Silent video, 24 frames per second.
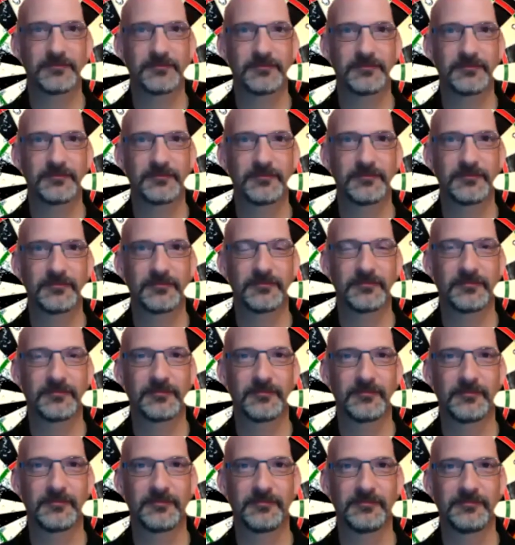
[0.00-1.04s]
yeah.
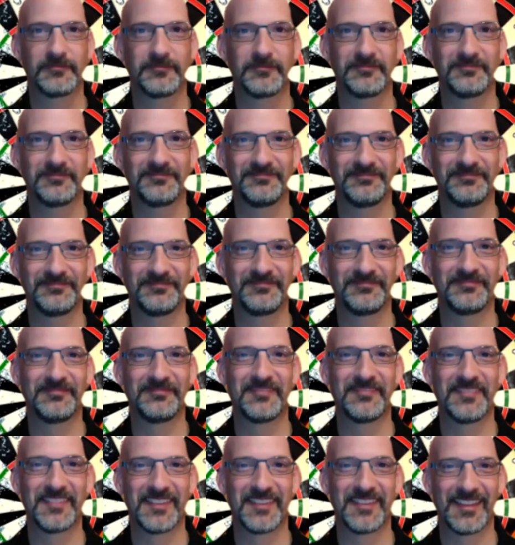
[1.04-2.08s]
And
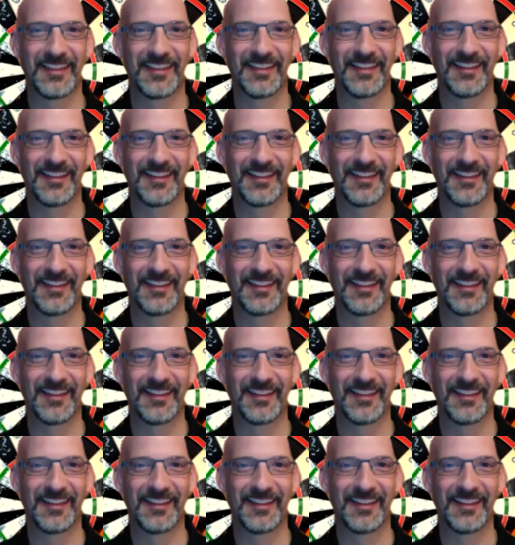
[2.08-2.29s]
I'm just like,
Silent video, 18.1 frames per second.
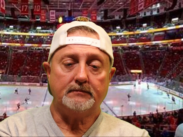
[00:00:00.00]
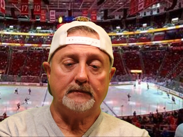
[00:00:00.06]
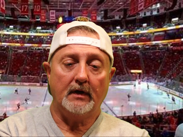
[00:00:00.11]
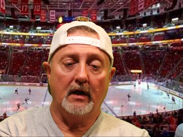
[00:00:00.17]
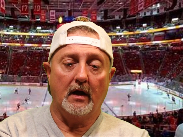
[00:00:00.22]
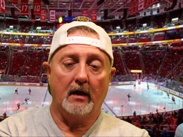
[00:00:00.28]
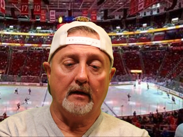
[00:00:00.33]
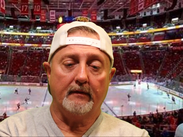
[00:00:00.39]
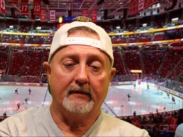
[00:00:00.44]

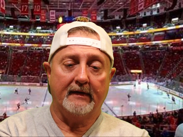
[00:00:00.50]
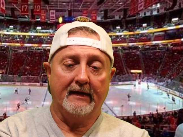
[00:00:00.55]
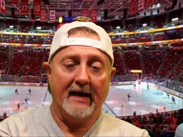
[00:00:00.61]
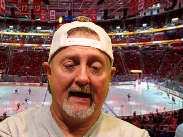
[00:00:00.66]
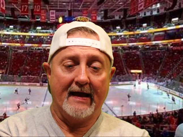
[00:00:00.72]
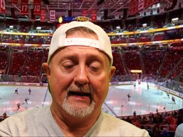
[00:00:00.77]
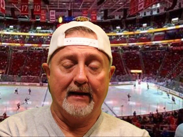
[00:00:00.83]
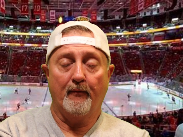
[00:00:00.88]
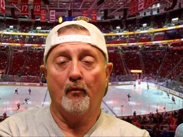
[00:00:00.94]

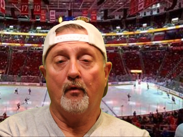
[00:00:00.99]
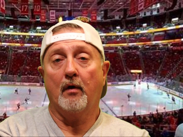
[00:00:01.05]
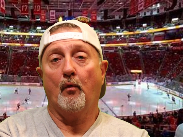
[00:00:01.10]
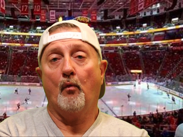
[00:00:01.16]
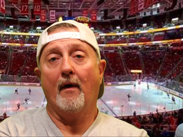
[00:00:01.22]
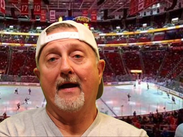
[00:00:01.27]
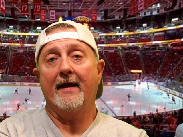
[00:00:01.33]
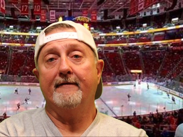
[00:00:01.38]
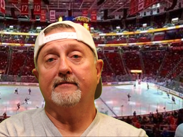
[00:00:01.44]
guy didn't want to
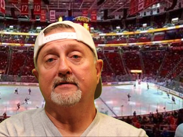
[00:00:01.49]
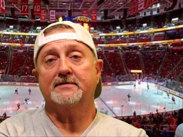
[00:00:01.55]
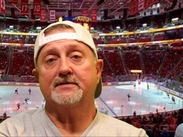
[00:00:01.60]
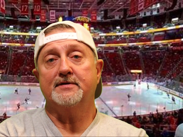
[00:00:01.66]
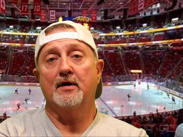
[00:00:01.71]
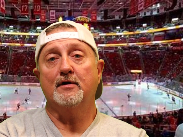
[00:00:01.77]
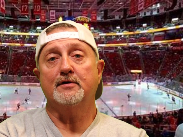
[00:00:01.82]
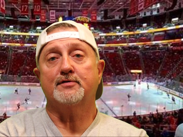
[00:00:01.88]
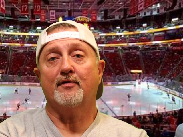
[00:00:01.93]
waive his
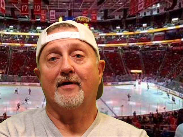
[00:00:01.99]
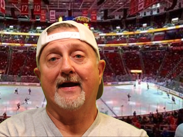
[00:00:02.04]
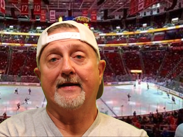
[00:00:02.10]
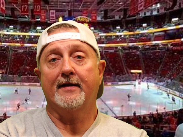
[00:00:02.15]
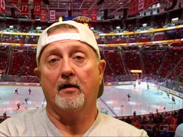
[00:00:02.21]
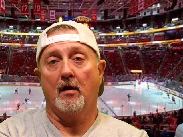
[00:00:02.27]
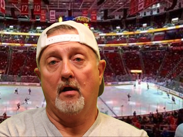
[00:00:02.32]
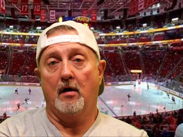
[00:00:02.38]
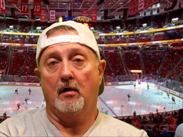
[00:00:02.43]
no
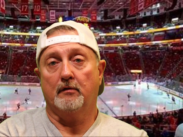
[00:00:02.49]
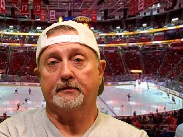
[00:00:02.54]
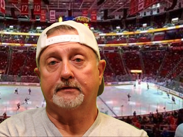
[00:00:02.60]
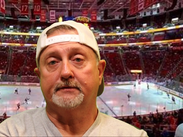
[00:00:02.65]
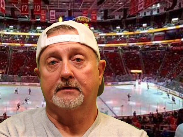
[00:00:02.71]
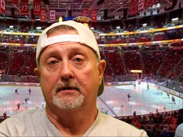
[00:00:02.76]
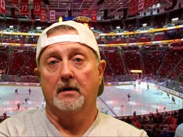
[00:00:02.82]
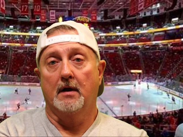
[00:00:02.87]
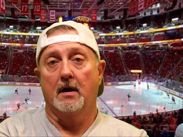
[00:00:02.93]
trade
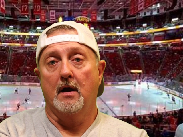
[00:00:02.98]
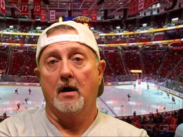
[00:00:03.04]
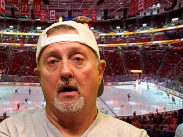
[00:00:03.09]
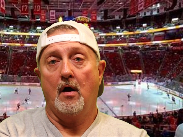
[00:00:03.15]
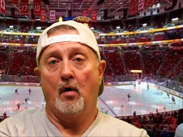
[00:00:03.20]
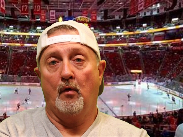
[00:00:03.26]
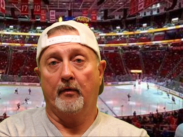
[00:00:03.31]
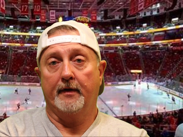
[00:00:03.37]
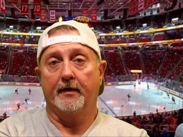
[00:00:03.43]
clause,
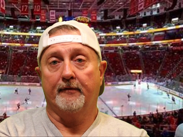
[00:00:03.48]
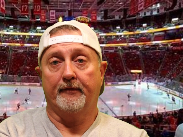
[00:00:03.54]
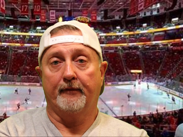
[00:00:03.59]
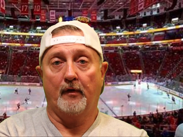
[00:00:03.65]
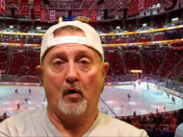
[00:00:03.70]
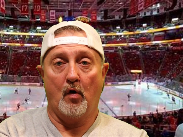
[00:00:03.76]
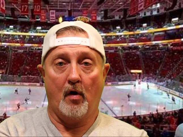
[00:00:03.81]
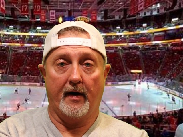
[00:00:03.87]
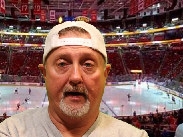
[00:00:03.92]
only to
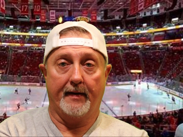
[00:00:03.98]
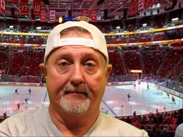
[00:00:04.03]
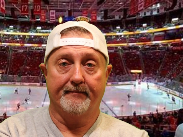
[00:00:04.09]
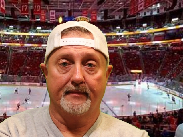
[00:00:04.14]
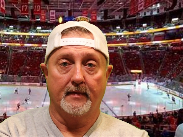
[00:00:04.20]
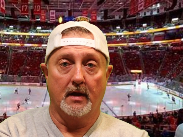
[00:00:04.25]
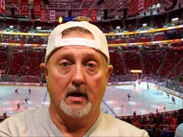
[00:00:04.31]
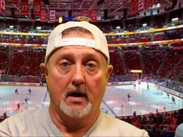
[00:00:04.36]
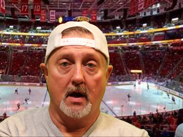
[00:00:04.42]
Florida.
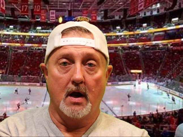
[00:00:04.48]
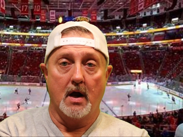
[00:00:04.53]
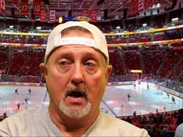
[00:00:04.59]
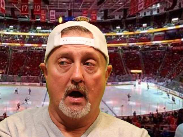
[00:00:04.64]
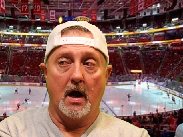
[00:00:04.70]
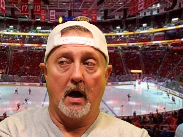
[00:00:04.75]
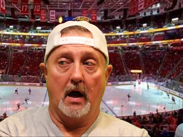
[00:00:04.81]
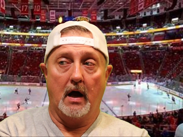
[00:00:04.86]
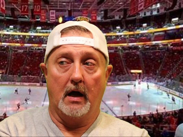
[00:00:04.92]

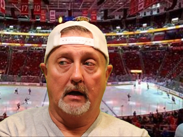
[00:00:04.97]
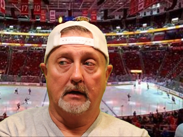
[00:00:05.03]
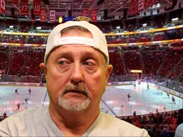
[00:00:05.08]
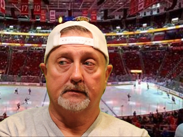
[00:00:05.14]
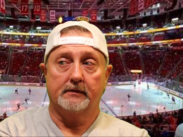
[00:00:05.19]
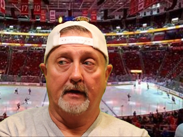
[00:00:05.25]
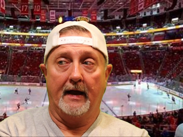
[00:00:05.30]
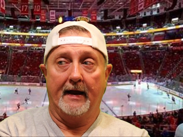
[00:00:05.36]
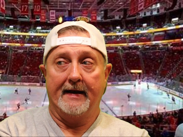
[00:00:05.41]

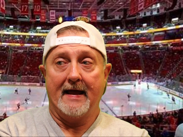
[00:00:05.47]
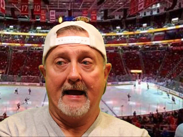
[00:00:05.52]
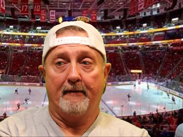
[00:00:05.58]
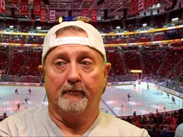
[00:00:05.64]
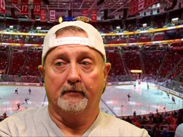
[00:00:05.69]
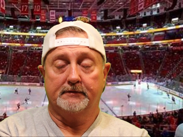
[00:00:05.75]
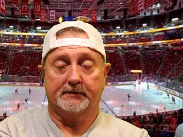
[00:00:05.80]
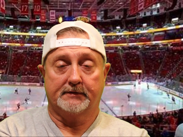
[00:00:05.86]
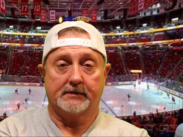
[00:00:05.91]
And
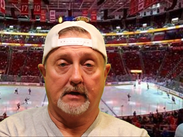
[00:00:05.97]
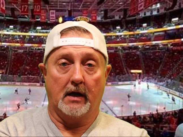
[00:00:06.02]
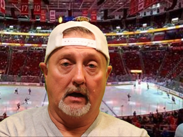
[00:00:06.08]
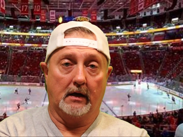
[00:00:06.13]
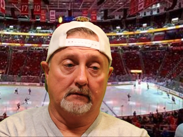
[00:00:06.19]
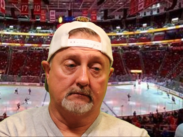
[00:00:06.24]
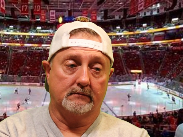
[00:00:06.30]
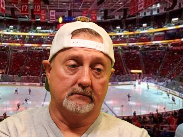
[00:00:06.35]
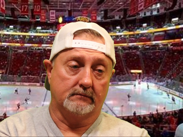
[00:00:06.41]
that was
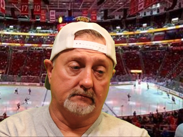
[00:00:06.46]
Claude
-=-=-
** WHAT YOU SHOULD DO **
Would you please filter the lines above and copy every one that includes "second"?

** EXERCISE RESULT **
Silent video, 24 frames per second.
Silent video, 18.1 frames per second.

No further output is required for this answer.